I'll try to explain what can be happening (with no trustness), as the compiler is free to do anything, or nothing at all.

Concretely, 0x80000000 as represented in two's complement is

1000_0000_0000_0000_0000_0000_0000

if we complement this number, we get (first complement all bits, then add one)

0111_1111_1111_1111_1111_1111_1111 + 1 =>
1000_0000_0000_0000_0000_0000_0000  !!!  the same original number.

suprisingly the same number.... You had an overflow (there's no counterpart positive value to this number, as we overflown when changing sign) then you take out the sign bit, masking with

1000_0000_0000_0000_0000_0000_0000 &
0111_1111_1111_1111_1111_1111_1111 =>
0000_0000_0000_0000_0000_0000_0000

which is the number you use as dividend.

But as I said before, this is what can be happening on your system, but not sure, as the standard says this is Undefined behaviour and, as so, you can get whatever different behaviour from your computer/compiler.

The different results you are obtaining are probably the result of the first operation being done by the compiler, while the second one is done by the program itself.
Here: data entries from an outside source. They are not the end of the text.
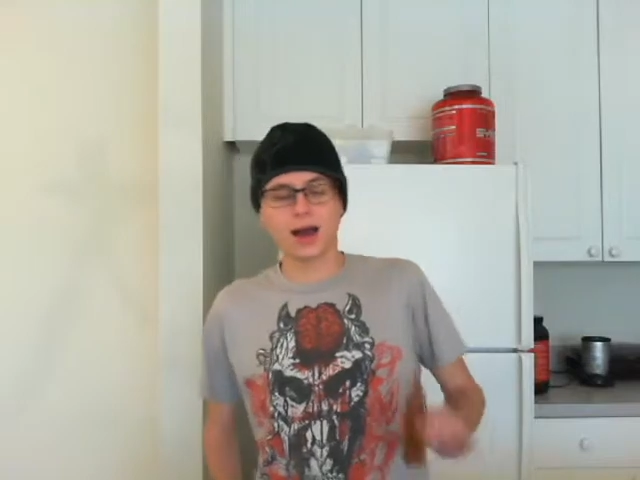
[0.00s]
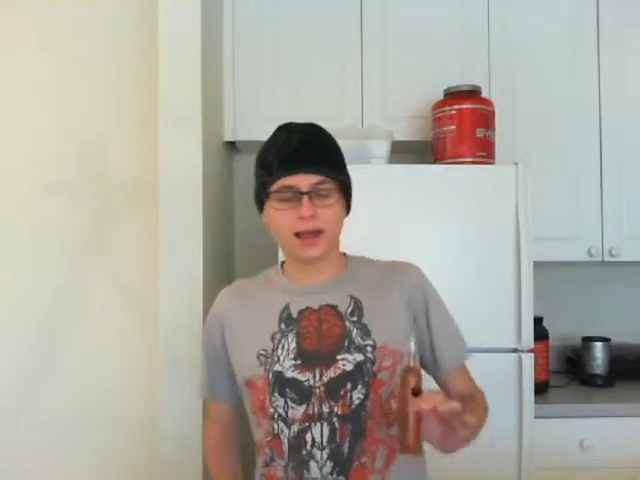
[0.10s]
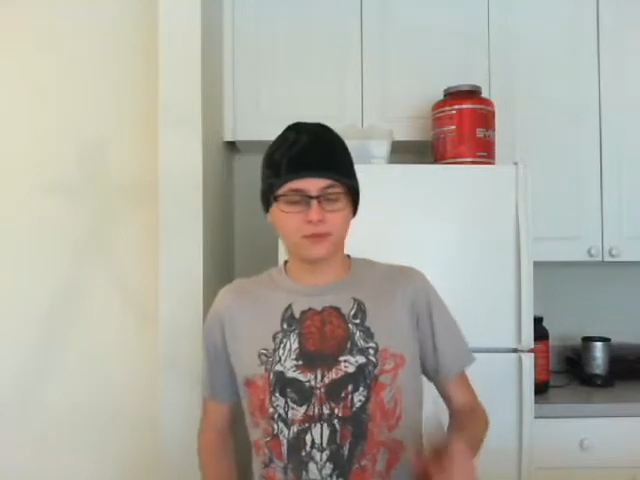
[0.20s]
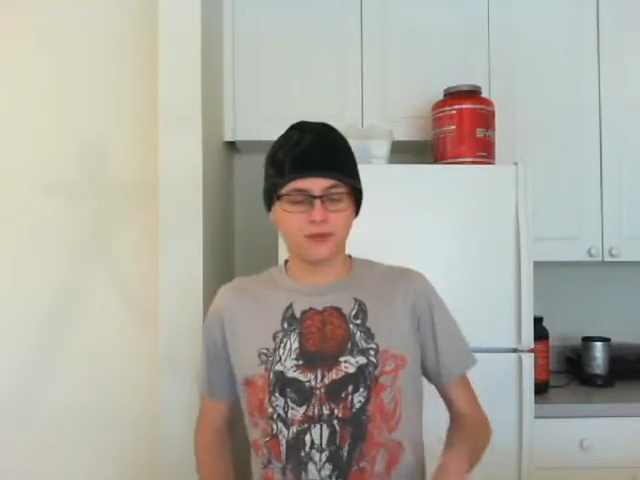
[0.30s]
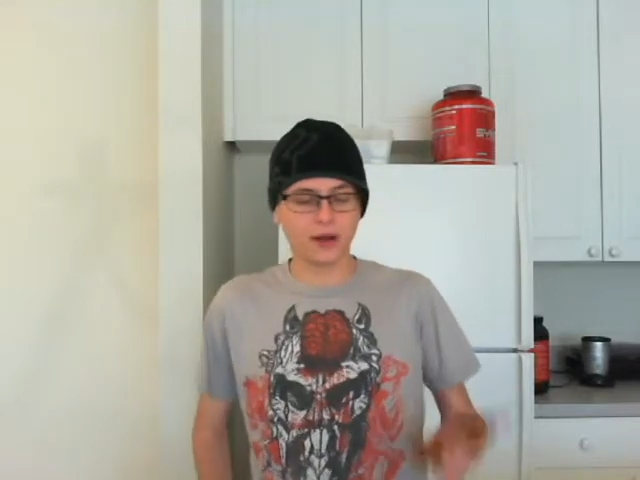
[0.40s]

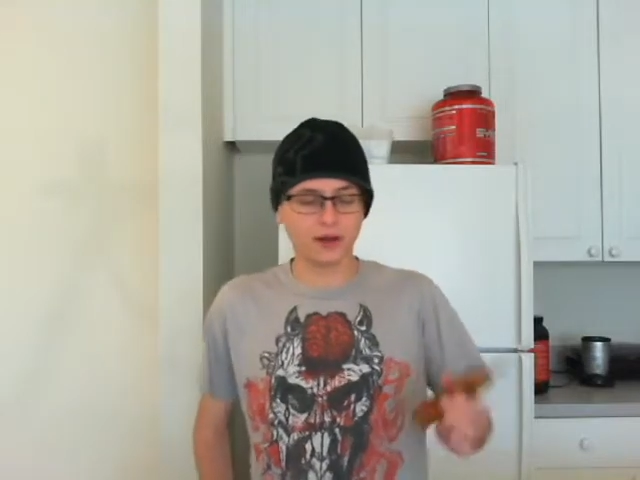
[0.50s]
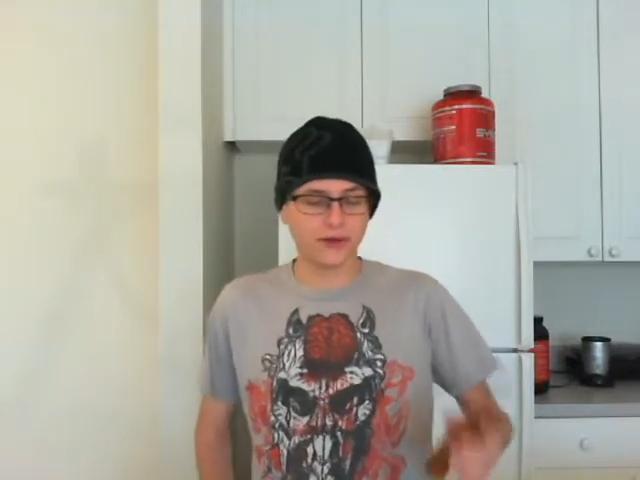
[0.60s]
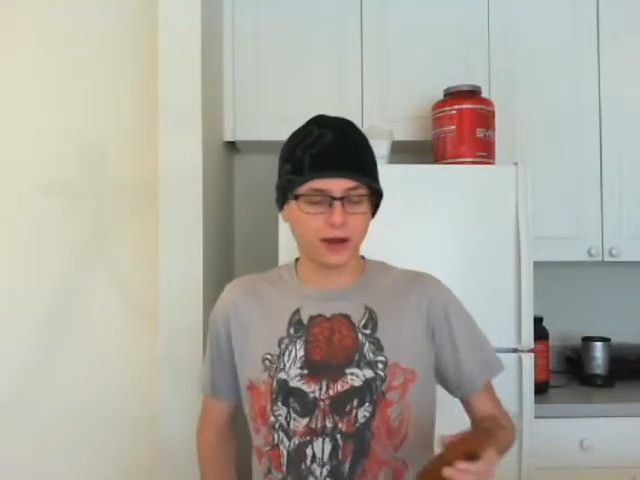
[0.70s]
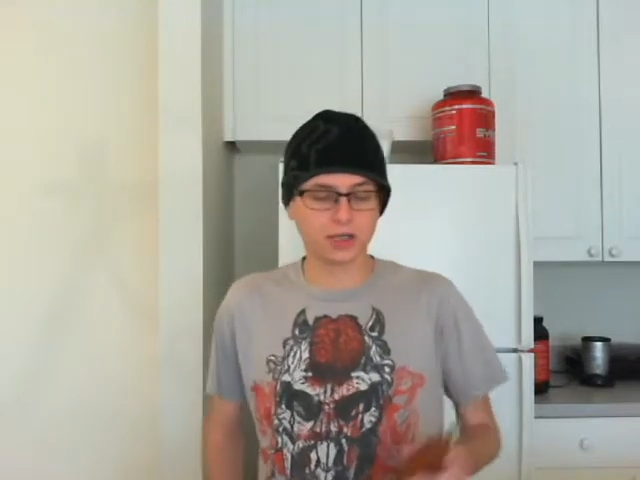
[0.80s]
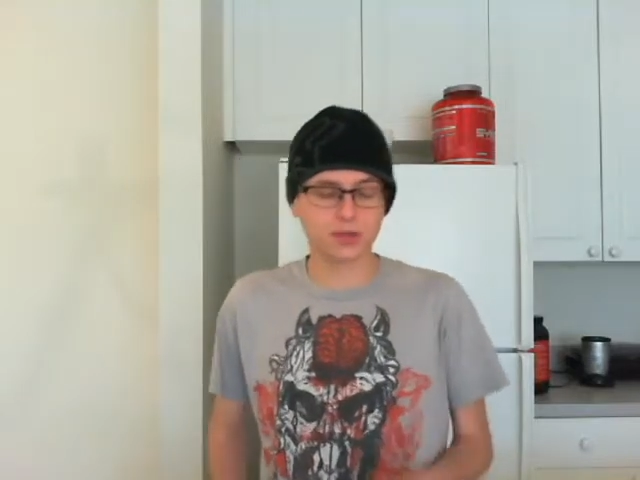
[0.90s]
I am very,
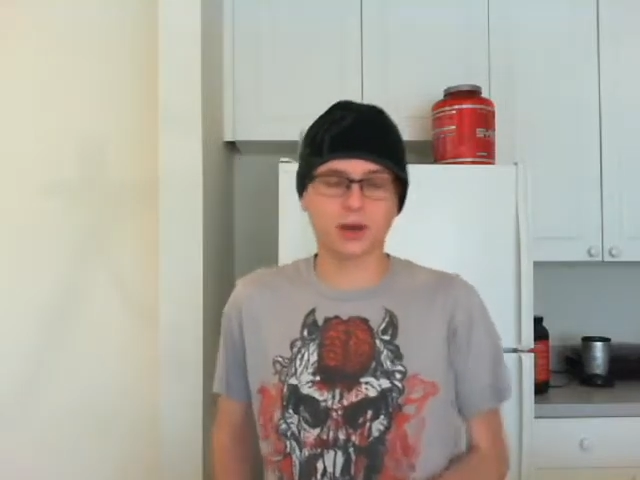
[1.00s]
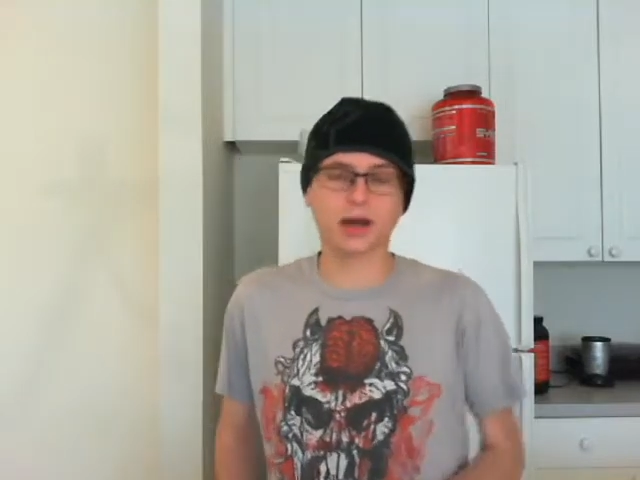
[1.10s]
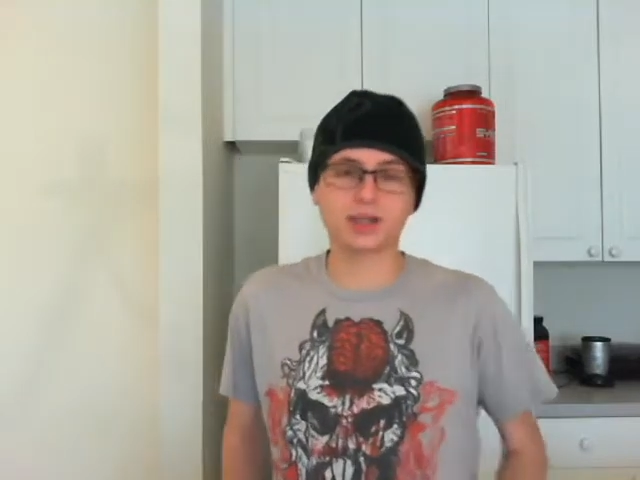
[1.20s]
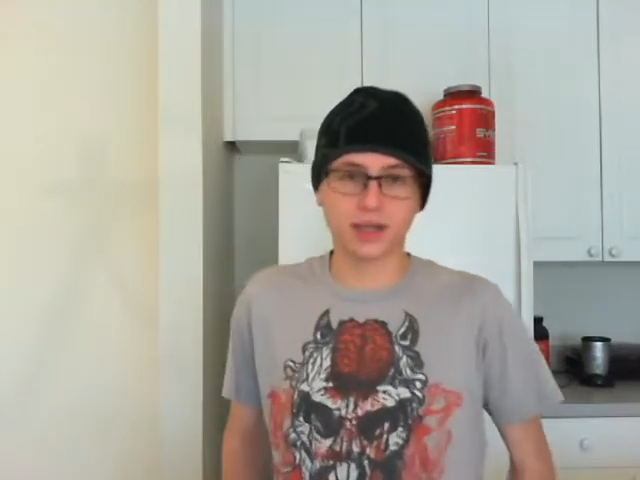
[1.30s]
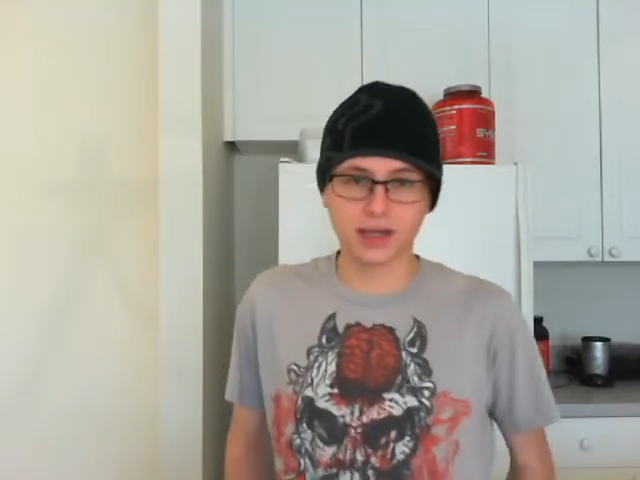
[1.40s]
very
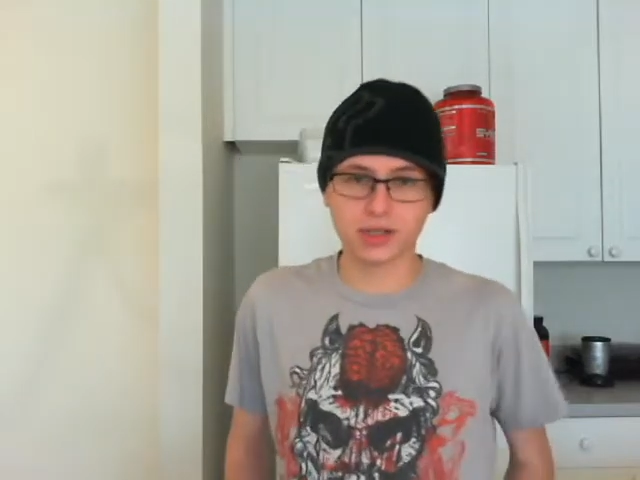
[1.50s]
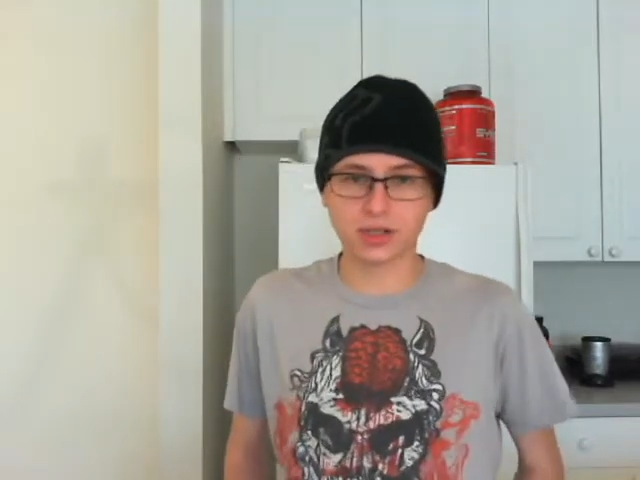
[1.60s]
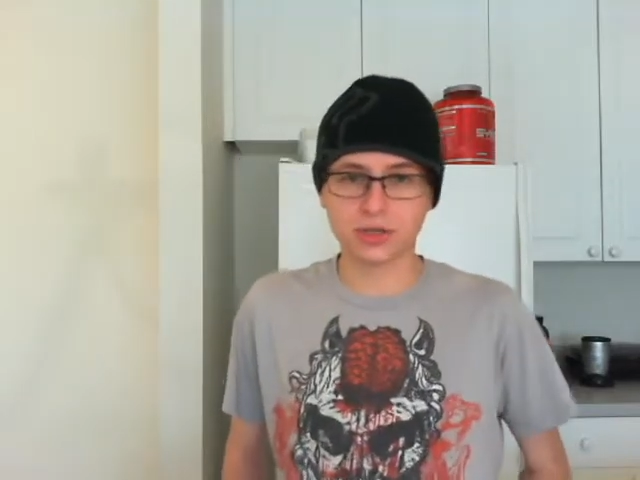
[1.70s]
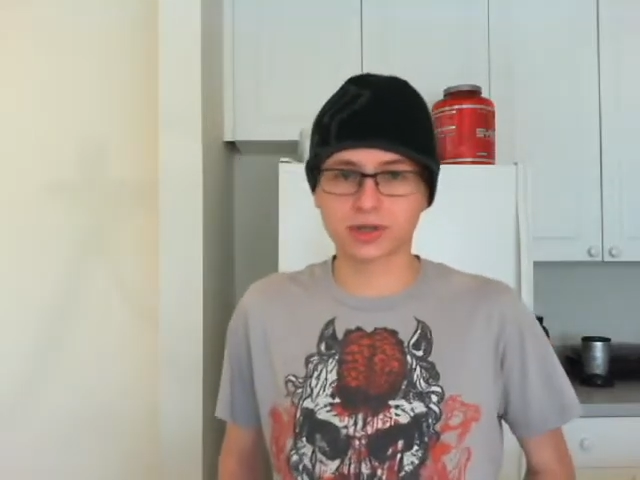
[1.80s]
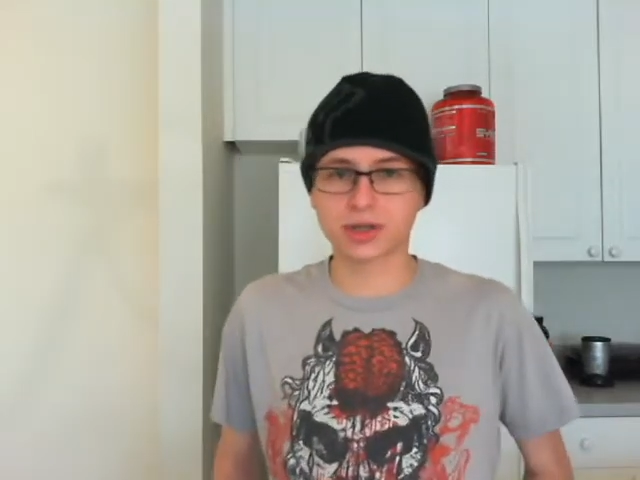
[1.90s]
surprised at his
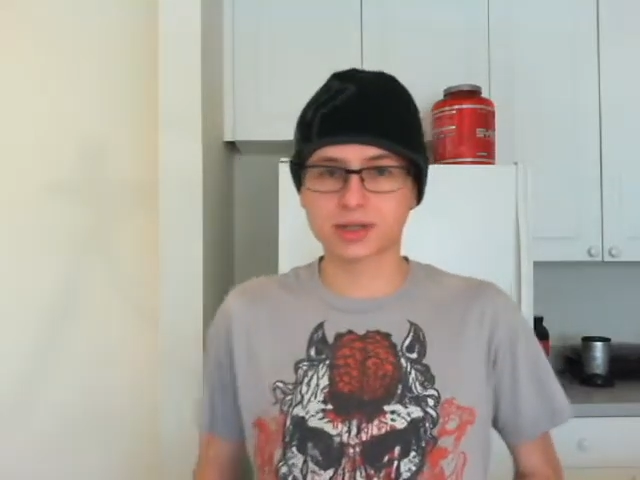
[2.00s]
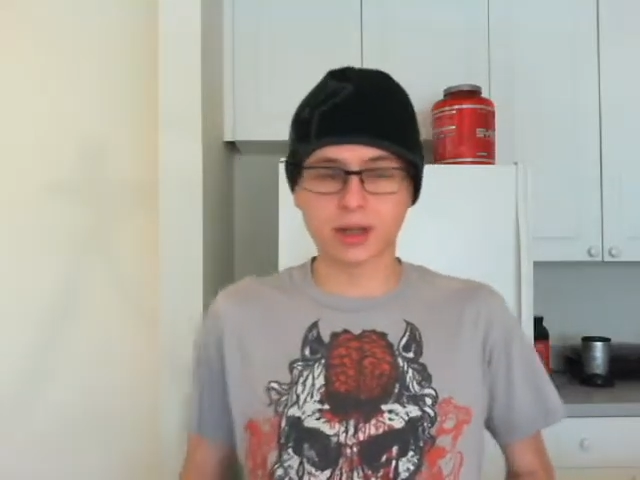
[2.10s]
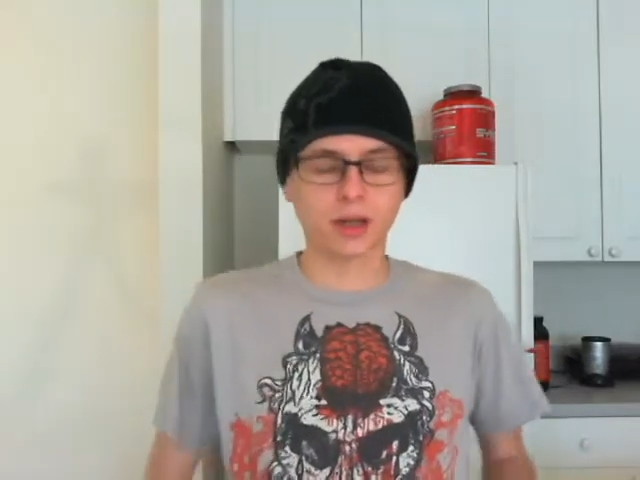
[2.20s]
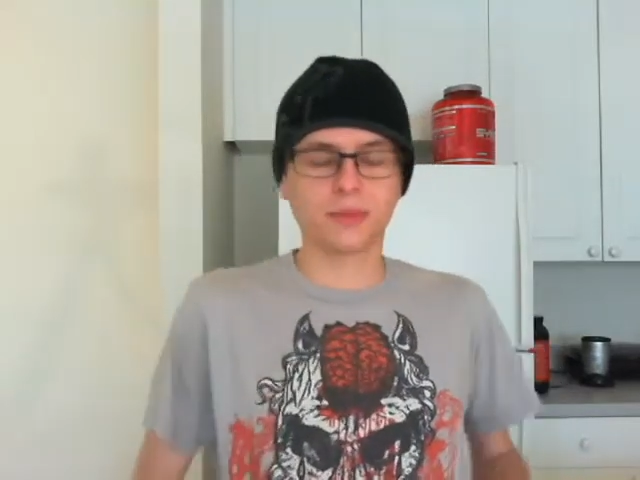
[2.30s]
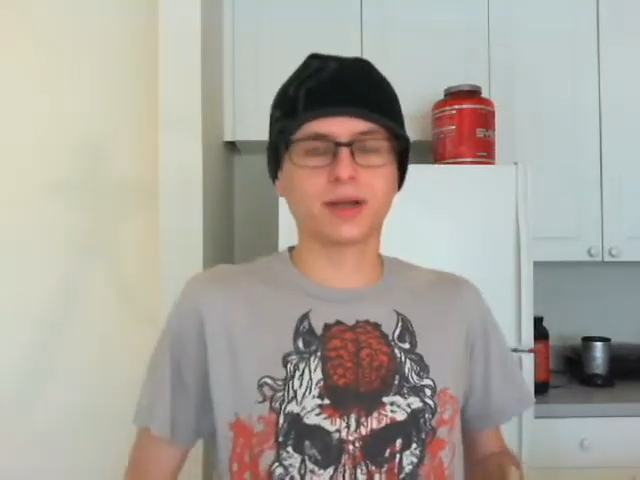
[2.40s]
juices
In the first case you are assigning 0x8000_0000 to the variable, while in the second you are calculating the value in the program . Both cases are undefined behaviour and you are seeing it happening in front your eyes.

#NOTE 1

As the compiler is concerned, and the standard doesn't say anything about the valid ranges of int that must be implemented (the standard doesn't include normally 0x8000...000 in two's complement architectures) the correct behaviour of 0x800...000 in two's complement architectures should be, as it has the largest absolute value for an integer of that type, to give a result of 0 when dividing a number by it. But hardware implementations normally don't allow to divide by such a number (as many of them doesn't even implement signed integer division, but simulate it from unsigned division, so many simply extract the signs and do an unsigned division) That requires a check before division, and as the standard says Undefined behaviour , implementations are allowed to freely avoid such a check, and disallow dividing by that number. They simply select the integer range to go from 0x8000...001 to 0xffff...fff , and then from 0x000..0000 to 0x7fff...ffff , disallowing the value 0x8000...0000 as invalid.